The TMO is someone who watches the match action on a television screen outside of the ground and informs the referee of anything they may have missed or helps to make a tough decision easier through the use of replays from different angles.

Walsh went down in the 27th minute of the Connacht final after an off-the-ball collision with Padraig O’Hora.

The centre forward was able to continue after a painkiller injection before the second half but O’Hora went unpunished for his actions and the Galwegian’s let their five-point lead slip.

The 28-year-old believes that the introduction of a TMO could prevent refereeing mistakes such as this from occurring and stop Gaelic football’s dive into cynicism.

Speaking at the launch of the John West Féile 50th anniversary celebrations, the Two-time JJ Nestor Cup winner said: “No one was coached how to play football that way.

“When you were coached how to tackle, it’s tackling the ball, you’re staying on your feet, you’re trying to turn them to their weaker side.

“They’re the elements of defending, it’s not the kind of things you see going on in a game.

“That’s only one incident.
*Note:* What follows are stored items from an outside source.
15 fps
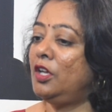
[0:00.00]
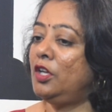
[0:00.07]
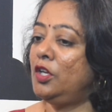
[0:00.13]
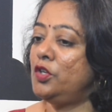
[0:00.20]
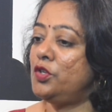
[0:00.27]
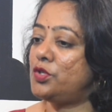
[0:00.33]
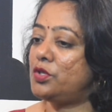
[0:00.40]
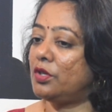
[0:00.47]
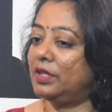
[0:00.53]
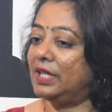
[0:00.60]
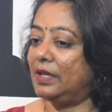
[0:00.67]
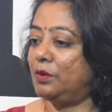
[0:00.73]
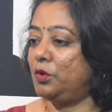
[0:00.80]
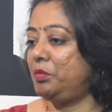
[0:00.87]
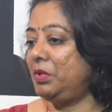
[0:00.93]
So that
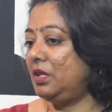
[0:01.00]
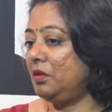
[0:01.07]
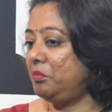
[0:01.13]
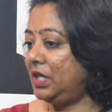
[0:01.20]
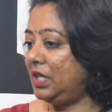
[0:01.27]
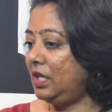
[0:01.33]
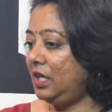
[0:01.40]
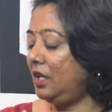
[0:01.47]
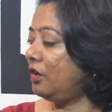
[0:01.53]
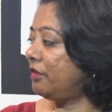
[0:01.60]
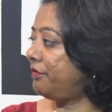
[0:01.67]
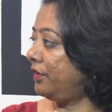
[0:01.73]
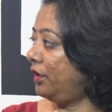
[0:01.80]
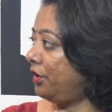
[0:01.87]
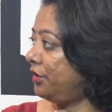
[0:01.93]
would be the beginning of a
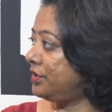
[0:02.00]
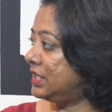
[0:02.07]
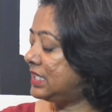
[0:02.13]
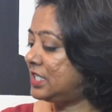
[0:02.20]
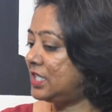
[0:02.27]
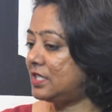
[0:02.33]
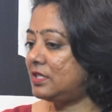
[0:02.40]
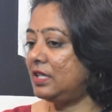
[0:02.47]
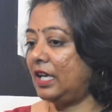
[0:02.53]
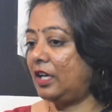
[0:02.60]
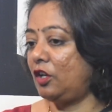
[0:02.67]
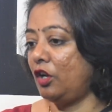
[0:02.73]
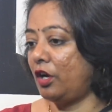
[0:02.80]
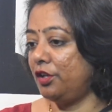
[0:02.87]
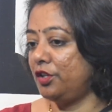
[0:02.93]
launch. It's just an
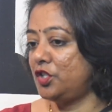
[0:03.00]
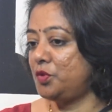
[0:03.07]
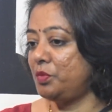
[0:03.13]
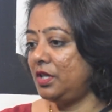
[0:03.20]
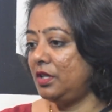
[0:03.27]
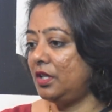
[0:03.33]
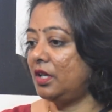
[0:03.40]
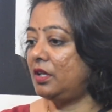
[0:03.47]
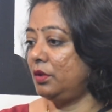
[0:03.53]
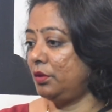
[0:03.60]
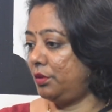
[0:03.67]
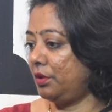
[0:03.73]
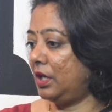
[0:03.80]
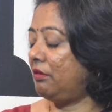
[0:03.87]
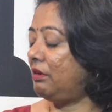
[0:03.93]
acknowledgement that
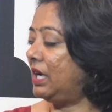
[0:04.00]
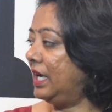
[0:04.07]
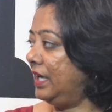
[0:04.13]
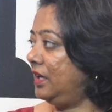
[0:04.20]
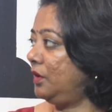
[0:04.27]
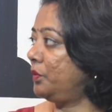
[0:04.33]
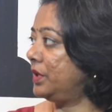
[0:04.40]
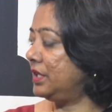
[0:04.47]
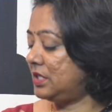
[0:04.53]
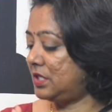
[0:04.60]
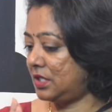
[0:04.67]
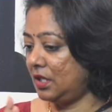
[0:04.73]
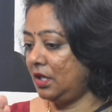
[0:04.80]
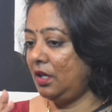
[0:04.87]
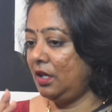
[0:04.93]
Nukulau Island was
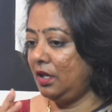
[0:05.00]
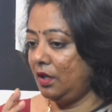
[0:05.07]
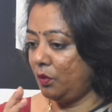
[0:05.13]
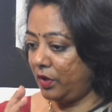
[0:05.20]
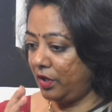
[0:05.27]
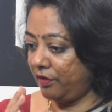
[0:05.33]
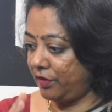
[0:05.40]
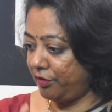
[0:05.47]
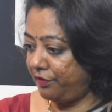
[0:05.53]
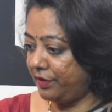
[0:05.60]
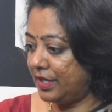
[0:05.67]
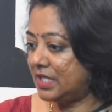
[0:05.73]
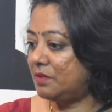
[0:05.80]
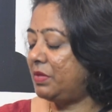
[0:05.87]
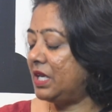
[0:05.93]
one of the first
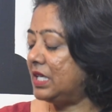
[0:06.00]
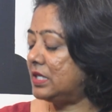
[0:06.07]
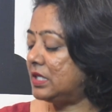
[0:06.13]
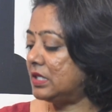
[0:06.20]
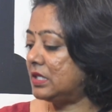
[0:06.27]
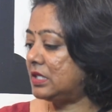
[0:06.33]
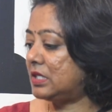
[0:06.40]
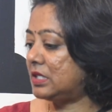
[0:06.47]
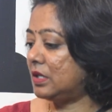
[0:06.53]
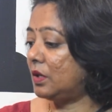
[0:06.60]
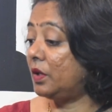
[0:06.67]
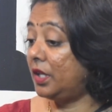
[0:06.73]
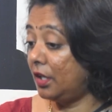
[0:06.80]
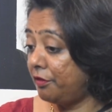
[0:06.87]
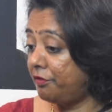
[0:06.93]
places, or
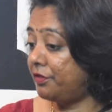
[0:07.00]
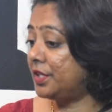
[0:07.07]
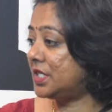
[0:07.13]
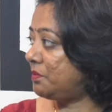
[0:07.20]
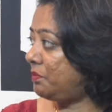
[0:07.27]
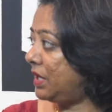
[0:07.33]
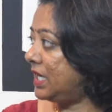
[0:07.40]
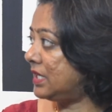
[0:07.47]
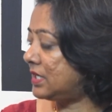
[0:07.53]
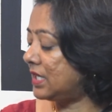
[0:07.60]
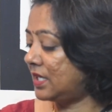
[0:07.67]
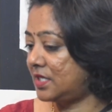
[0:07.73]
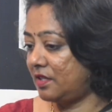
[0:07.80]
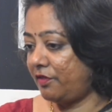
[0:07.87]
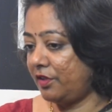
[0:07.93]
the first place,
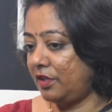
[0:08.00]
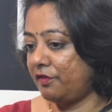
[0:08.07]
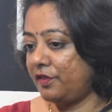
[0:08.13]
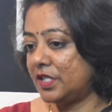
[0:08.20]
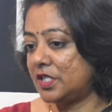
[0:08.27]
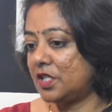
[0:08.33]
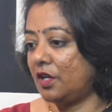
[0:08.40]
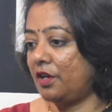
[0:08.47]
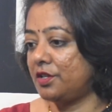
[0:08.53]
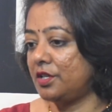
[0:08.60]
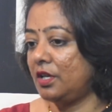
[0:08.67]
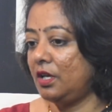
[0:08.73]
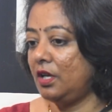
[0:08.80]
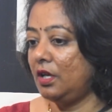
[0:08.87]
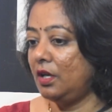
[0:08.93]
except for the first lot,
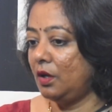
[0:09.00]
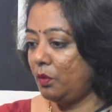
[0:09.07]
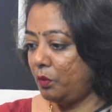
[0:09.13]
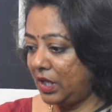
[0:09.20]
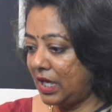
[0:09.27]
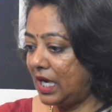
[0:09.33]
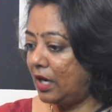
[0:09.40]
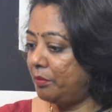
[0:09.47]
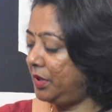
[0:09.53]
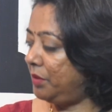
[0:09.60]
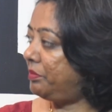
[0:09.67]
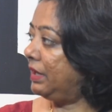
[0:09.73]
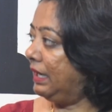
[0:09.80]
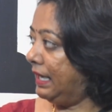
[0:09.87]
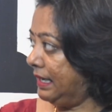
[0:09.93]
where our people
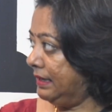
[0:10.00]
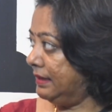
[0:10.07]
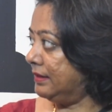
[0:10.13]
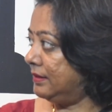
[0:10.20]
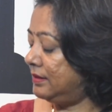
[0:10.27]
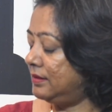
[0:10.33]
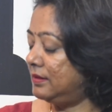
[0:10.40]
landed.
Numerous incidents go on in games. It needs to be cut out. You have young kids seeing that, and if they see that kind of carry-on, they do the exact same thing.
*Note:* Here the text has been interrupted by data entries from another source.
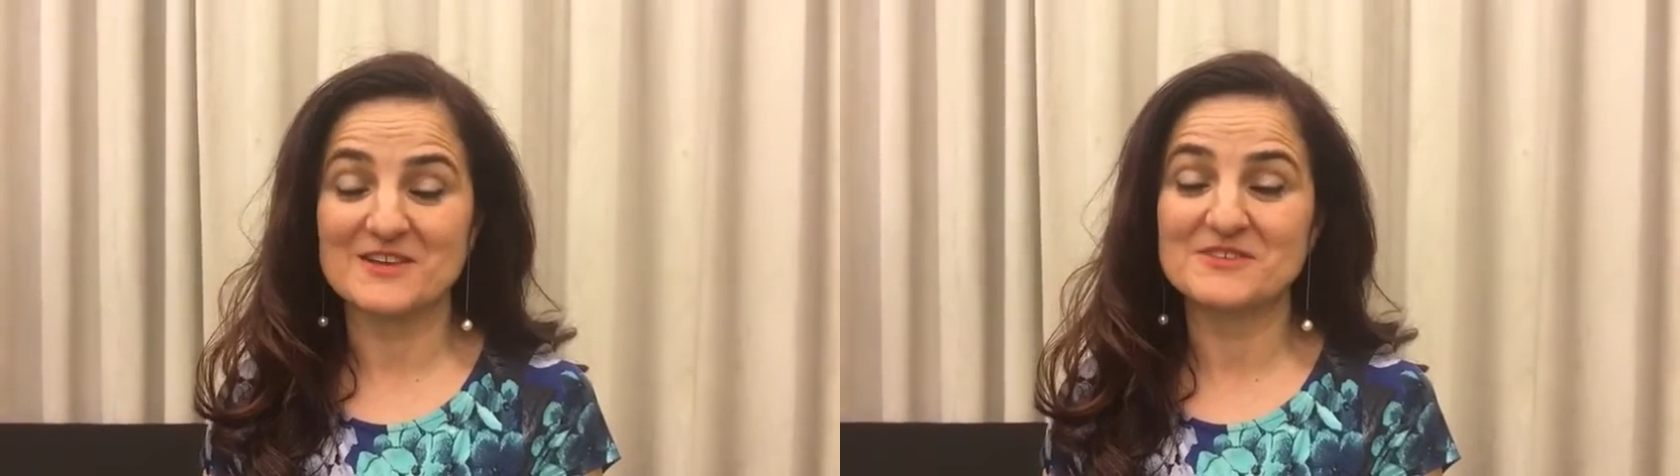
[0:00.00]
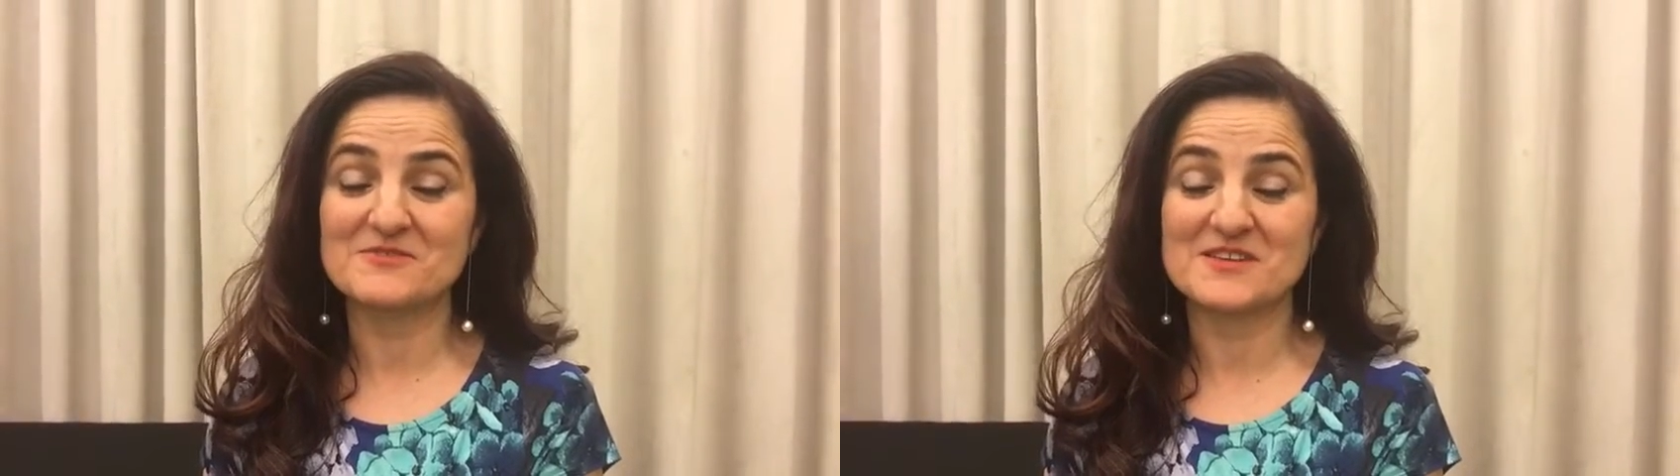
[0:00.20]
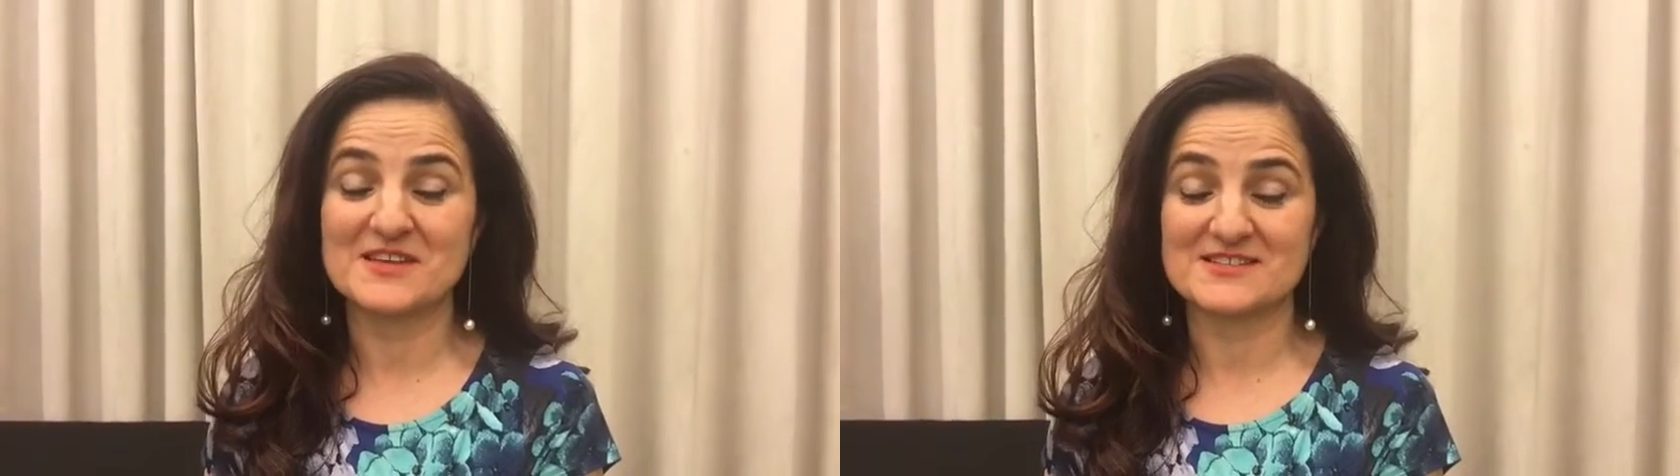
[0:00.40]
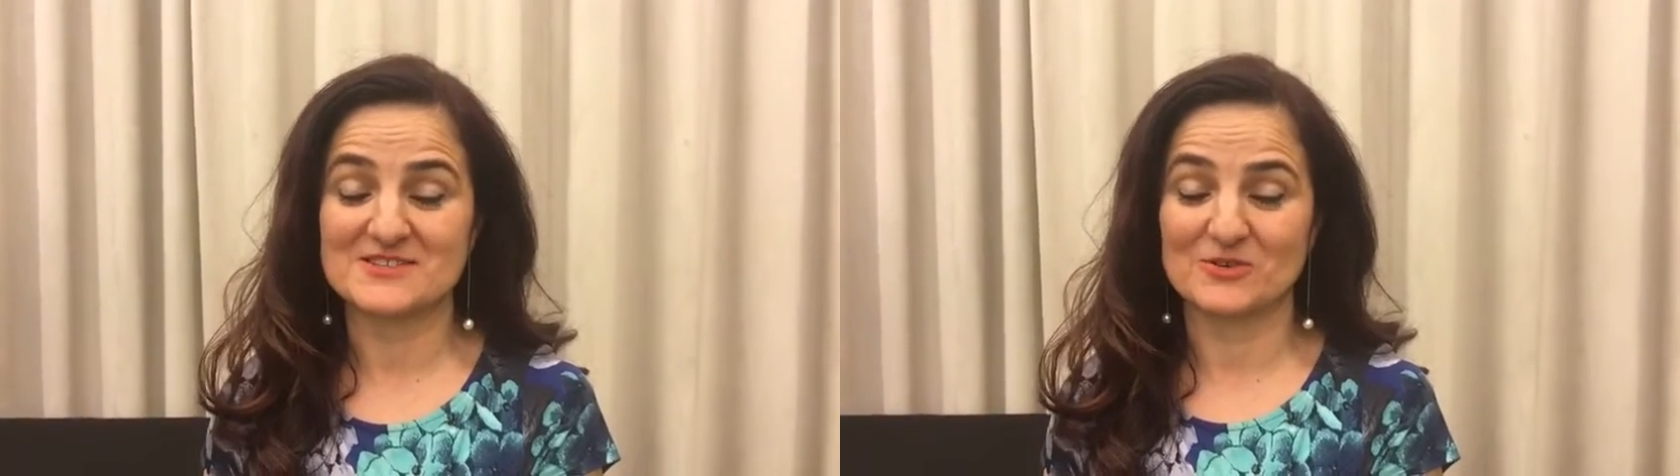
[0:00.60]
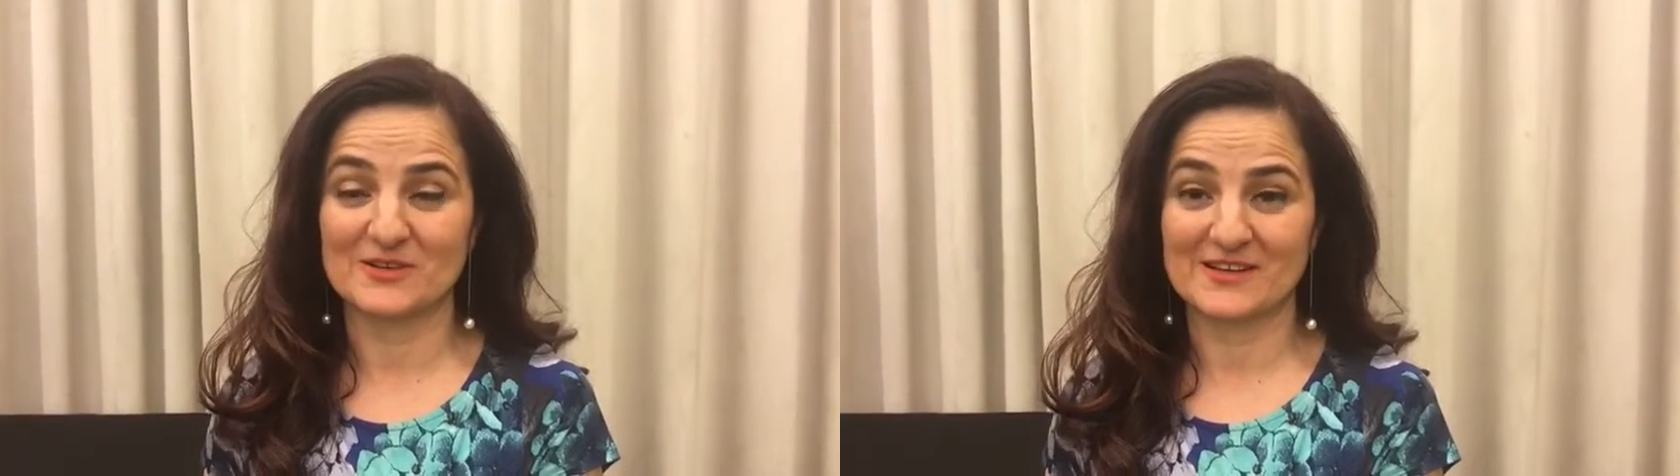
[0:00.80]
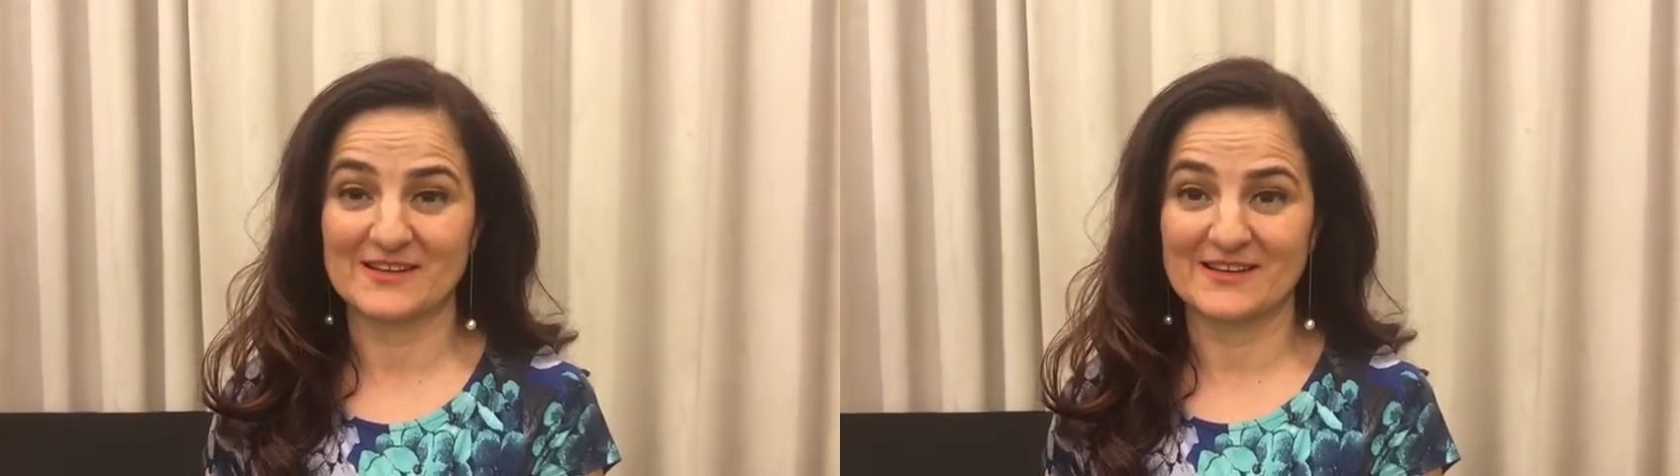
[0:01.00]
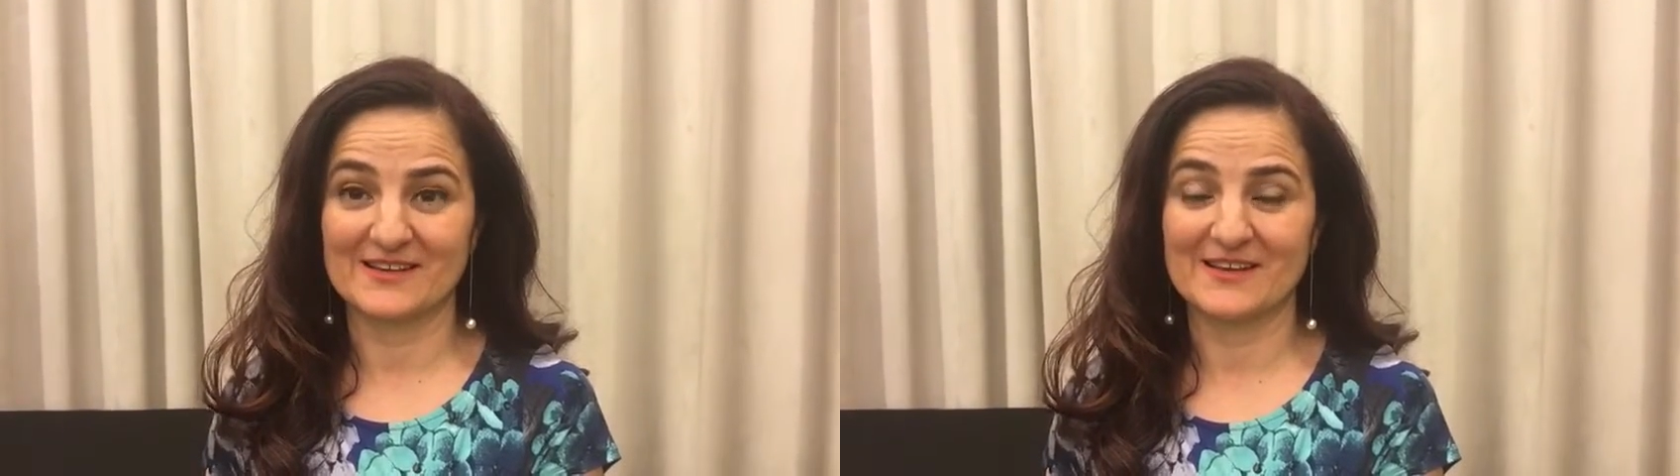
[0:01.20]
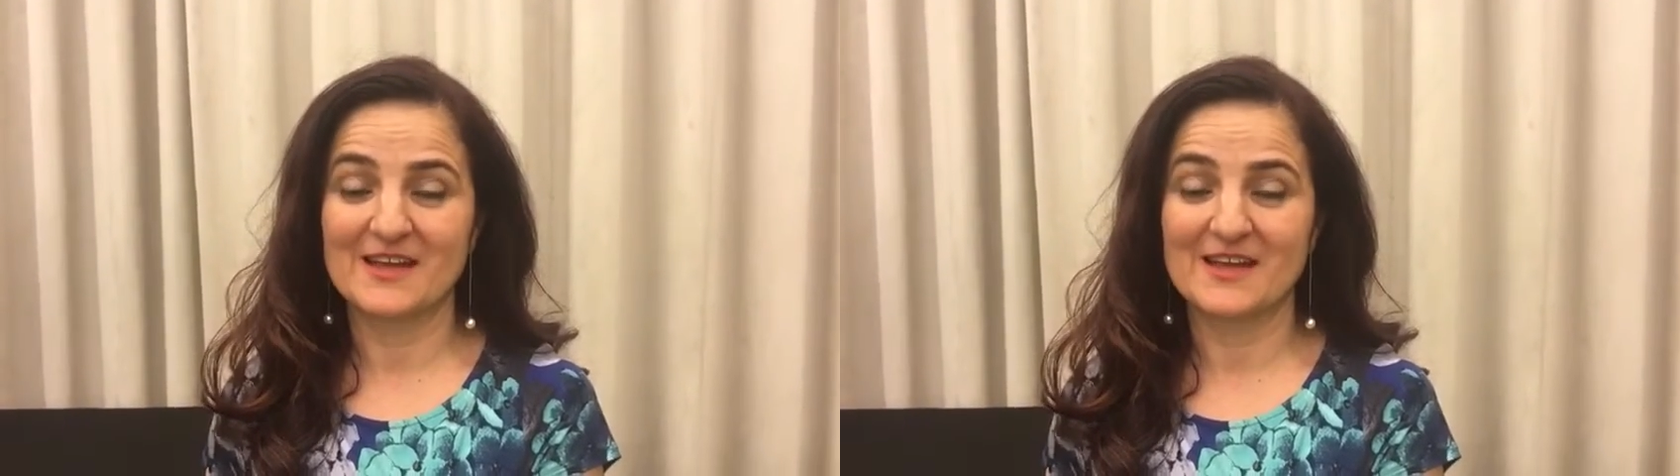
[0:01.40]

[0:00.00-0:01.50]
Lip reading: How did we get so lucky?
“In cases like that, we need to provide supports to the referees. They’re not going to see everything that happens.

“I just believe that could definitely be something that could be looked at, the TMO side of things or something to that effect, where there’s an extra eye watching what’s going on in the game.

“That is the biggest thing, that would cut out the cynicism that’s in the game at the moment.”

In 2013, the GAA introduced HawkEye to games held at Croke Park when Kildare faced Offaly in a Leinster championship clash following a trial period.

The technology has been a success since being introduced and is currently available in three stadiums across Ireland – Croke Park, Semple Stadium and Páirc Uí Chaoimh.

HawkEye, like Walsh’s TMO suggestion, was present in other sports such as tennis previous to its introduction to the Gaelic games.

The introduction of a TMO could help the referee to focus on maintaining the fluidity of a game with the safety net of an extra eye on the game installed so that they can be informed of anything they missed.

Walsh believes that a TMO could help improve the sport further on top of Proposal B, which he supports.

“We need to adapt to it, and you need to provide supports to the referees. They’re not going to see everything that happens.

“I just believe that could definitely be something that could be looked at, the TMO side of things or something to that effect, where there’s an extra eye watching what’s going on in the game.

“If something happens in the game, they buzz the referee. If they want a camera on the side of the pitch, but it should be another referee looking after it, saying to the match referee, ‘look, I spotted an off-the-ball incident, we’re in black card territory. You can look at it if you want, but I’d be saying black card’.

“And then the ref goes and makes that call. Simple as. That way then, if that happens more, it would cut out the kind of stuff that goes on off the ball.”